WHAT THE TASK ASKS: Each record below needs to be retyped exactly.
[[ THE DATA, beginning ]]
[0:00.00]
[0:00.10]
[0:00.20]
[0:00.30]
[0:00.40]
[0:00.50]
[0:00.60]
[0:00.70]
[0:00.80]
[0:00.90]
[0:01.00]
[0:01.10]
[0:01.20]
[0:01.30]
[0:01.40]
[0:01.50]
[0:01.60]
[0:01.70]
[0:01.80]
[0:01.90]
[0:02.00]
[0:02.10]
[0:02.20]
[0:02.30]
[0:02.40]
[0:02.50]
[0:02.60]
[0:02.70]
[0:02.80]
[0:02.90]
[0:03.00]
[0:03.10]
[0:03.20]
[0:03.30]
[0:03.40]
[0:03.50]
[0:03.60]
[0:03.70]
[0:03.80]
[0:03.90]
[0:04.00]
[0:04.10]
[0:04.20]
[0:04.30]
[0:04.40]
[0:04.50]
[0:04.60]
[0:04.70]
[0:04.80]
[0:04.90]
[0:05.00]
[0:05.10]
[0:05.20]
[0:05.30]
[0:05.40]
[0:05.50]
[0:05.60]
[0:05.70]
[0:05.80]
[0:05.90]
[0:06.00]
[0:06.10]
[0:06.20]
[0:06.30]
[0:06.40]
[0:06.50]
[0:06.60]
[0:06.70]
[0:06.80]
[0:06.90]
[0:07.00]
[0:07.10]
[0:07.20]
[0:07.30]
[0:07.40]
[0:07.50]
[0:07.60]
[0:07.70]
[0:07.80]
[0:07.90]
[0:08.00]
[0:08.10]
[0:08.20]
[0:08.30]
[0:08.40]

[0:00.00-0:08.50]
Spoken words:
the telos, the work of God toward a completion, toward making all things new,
[[ THE DATA, end ]]
SOLUTION:
[0:00.00]
[0:00.10]
[0:00.20]
[0:00.30]
[0:00.40]
[0:00.50]
[0:00.60]
[0:00.70]
[0:00.80]
[0:00.90]
[0:01.00]
[0:01.10]
[0:01.20]
[0:01.30]
[0:01.40]
[0:01.50]
[0:01.60]
[0:01.70]
[0:01.80]
[0:01.90]
[0:02.00]
[0:02.10]
[0:02.20]
[0:02.30]
[0:02.40]
[0:02.50]
[0:02.60]
[0:02.70]
[0:02.80]
[0:02.90]
[0:03.00]
[0:03.10]
[0:03.20]
[0:03.30]
[0:03.40]
[0:03.50]
[0:03.60]
[0:03.70]
[0:03.80]
[0:03.90]
[0:04.00]
[0:04.10]
[0:04.20]
[0:04.30]
[0:04.40]
[0:04.50]
[0:04.60]
[0:04.70]
[0:04.80]
[0:04.90]
[0:05.00]
[0:05.10]
[0:05.20]
[0:05.30]
[0:05.40]
[0:05.50]
[0:05.60]
[0:05.70]
[0:05.80]
[0:05.90]
[0:06.00]
[0:06.10]
[0:06.20]
[0:06.30]
[0:06.40]
[0:06.50]
[0:06.60]
[0:06.70]
[0:06.80]
[0:06.90]
[0:07.00]
[0:07.10]
[0:07.20]
[0:07.30]
[0:07.40]
[0:07.50]
[0:07.60]
[0:07.70]
[0:07.80]
[0:07.90]
[0:08.00]
[0:08.10]
[0:08.20]
[0:08.30]
[0:08.40]

[0:00.00-0:08.50]
Spoken words:
the telos, the work of God toward a completion, toward making all things new,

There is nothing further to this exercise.